He's still trying three hours later when the sun comes up.

6. Descend lower.

He's in the flat in Montague Street, another dive that's all he can afford considering Mycroft is dealing with his accounts. He has no steady income to speak of and no club will employ him now with his history of drug abuse. What little money he makes from boxing he quickly spends on lab equipment and books so that he's not tempted to spend it on narcotics instead. Mycroft comes around once every fortnight, sniffing disdainfully at the dingy living room filled to bursting with books and equipment.

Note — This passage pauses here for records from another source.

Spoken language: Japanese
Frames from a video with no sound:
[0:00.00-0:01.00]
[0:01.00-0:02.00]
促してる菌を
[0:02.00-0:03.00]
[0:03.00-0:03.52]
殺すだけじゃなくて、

"I spoke with the Inspector who arrested you last year." Sherlock wants to look up but he doesn't. He plucks a string on his violin (Mycroft knows he can't take too much away from Sherlock or else he really will go back to the drugs) and scowls at the notes he imagines floating through the air. "He's agreed to allow you access to a few crime scenes. If you're amenable, of course."

Sherlock scoffs.

"How much did you pay him? How often is he to check up on me and report back to you?"

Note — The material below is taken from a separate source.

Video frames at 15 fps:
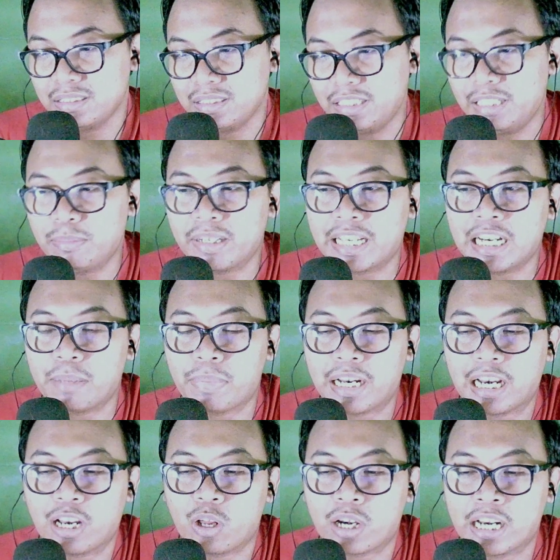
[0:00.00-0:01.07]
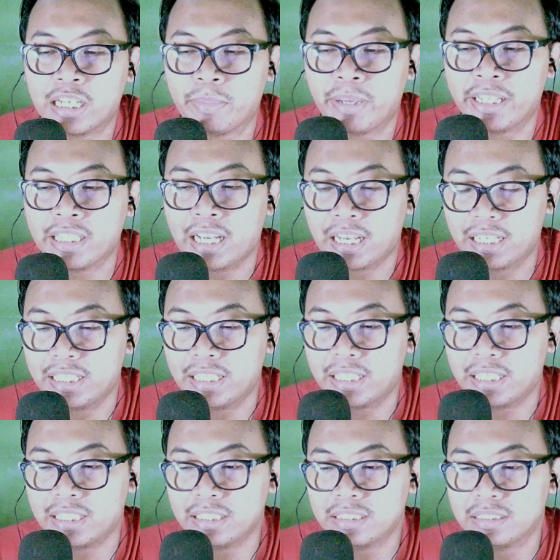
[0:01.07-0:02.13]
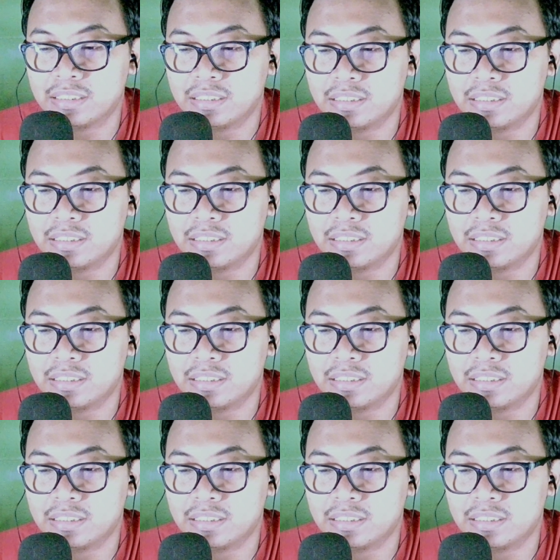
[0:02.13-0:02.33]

Ini bagian daripada lore animenya kali ya.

"He's willing to put aside your history with narcotics given that even while high you managed to spot significant details at the crime scene at which he arrested you." Mycroft pauses and Sherlock is tempted to look up, so tempted because despite his hatred of Mycroft for leaving him in that 'facility', alone, he's almost grateful. Not quite, though. "Of course, you can't go to crime scenes dressed like that." Sherlock's in all that he can afford – a pair of ill-fitting Topman jeans, a Primark tee-shirt and an American Apparel hoodie that he picked up in the sale – and he hates it. It's the worst dressed he's ever been in his life. Even when he'd been what most people would call a 'junkie' he'd been dressed in impeccably tailored clothing that cost more than the flat he currently occupies. "I will have my assistant take you to Savile Row tomorrow, shall I?"

Sherlock's head tilts up marginally and Sherlock knows Mycroft takes it as the acquiescent gesture it is.

7. I know nothing.

John's always thought of himself as quite clever. Next to Sherlock, he's a bumbling idiot.

What's more surprising is that Sherlock keeps surprising him. Keeps reminding him that while Sherlock knows almost all there is to know about John, John knows next to nothing about Sherlock. It started with the drug bust (but he explained that away as not knowing Sherlock for even a full day); next was the one hundred pound limit on the credit card in his wallet, the lack of debit card and hard cash Sherlock carried with him; Mummy wasn't a benevolent motherly figure, as evidenced by the fact that neither Mycroft nor Sherlock went to her funeral when she'd died (John had opened the letter from her lawyer, the same way he opened all of Sherlock's mail now) to Sherlock's newly discovered sex drive.

And even then it's as if John knows nothing. He's only ever been with two men and they'd preferred it a little rough and ready but Sherlock's sensitivity and overactive mind mean that he can't handle it quite that hard, or fast. It needs to be slow and it's incredibly sensual the way that that Sherlock's body undulates as though in slow motion, the way that his breath stutters out of his mouth in shuddering gusts that set John aflame.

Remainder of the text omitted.